Stefan Wouters

Stefan Wouters (born 1972) is a Belgian visual artist, curator and researcher of Happenings and Performance art. Wouters was born in Antwerp. While working in the family business of his parents, he studied painting and drawing at the Royal Academy of Fine Arts in Antwerp (DKO). He soon started to exhibit his paintings and the work of his fellow students in and around Antwerp.[1]

Inspired by the art history classes he attended at the Royal Academy of Fine Arts, Wouters decided to study Art History and Archaeology at the Free University of Brussels (VUB). During these studies he worked as a translator and a writer for the communication department of the Centre for Fine Arts, Brussels. His interest increasingly shifted towards time-based art forms and decided to write a Ph.D. exploring the relation between Happenings and subcultures during the 1960s.[2]

In order to finance his studies he collaborated for the online database Belgium is Happening and participated as a performance artist in the international performance group Virtual Vérité, led by Los Angeles–based artist Harry Gamboa, Jr. These events also marked the beginnings of the Belgium Performance Festival in which Wouters was assigned as a curator.

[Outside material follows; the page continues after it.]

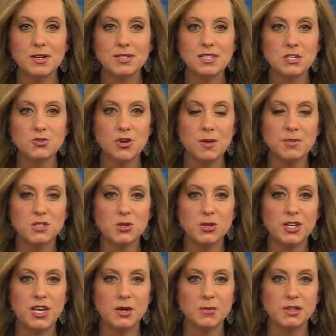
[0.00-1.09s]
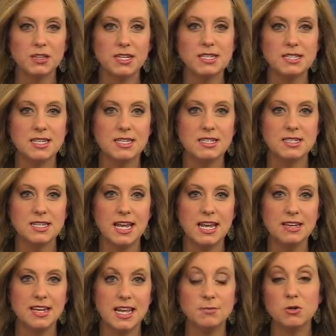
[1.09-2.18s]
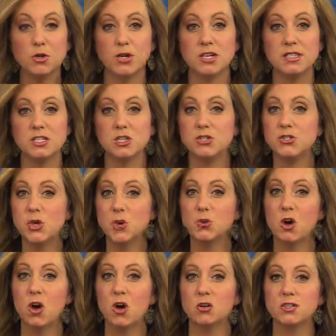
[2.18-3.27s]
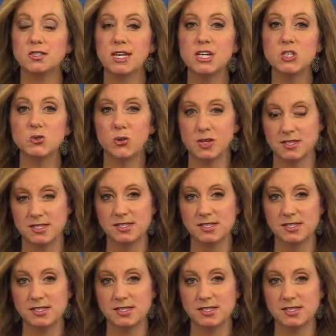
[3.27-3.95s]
President Trump is looking at releasing detained immigrants into so-called sanctuary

In 2015 he received a double Ph.D in Art History and Archaeology (Free University of Brussels) and in Theater Sciences (University of Antwerp) for his research on the Belgian Happening scene of the mid-1960s. The same year he was asked to give a lecture on the afterlife of Dada during the 56th edition of the Venice Biennale.[3]

Currently Wouters is a researcher and professor at the Free University of Brussels.[4]

  1. ^ "Koninklijke Academie voor Schone Kunsten Antwerpen". www.ap.be (in Dutch). Archived from the original on 16 August 2016. Retrieved 18 July 2023.
  2. ^ Wouters, Stefan, ‘The Influence of Happenings on the Performative Display of Subcultures: Insight into Beat, Mod, Provo and the Hipster Movements’, in: Dhoest, Alexander et al., The Borders of Subculture. Resistance and the Mainstream, Routledge, 15/07/2015, p. 55-69.
  3. ^ "Hans de Wolf, Stefan Wouters, and Joris D'hooghe on Dada's Afterlife at Salon Suisse in Venice". www.vub.ac.be. Retrieved 11 July 2016.
  4. ^ "Stefan Wouters". ebsn.eu. 28 July 2015. Retrieved 12 July 2016.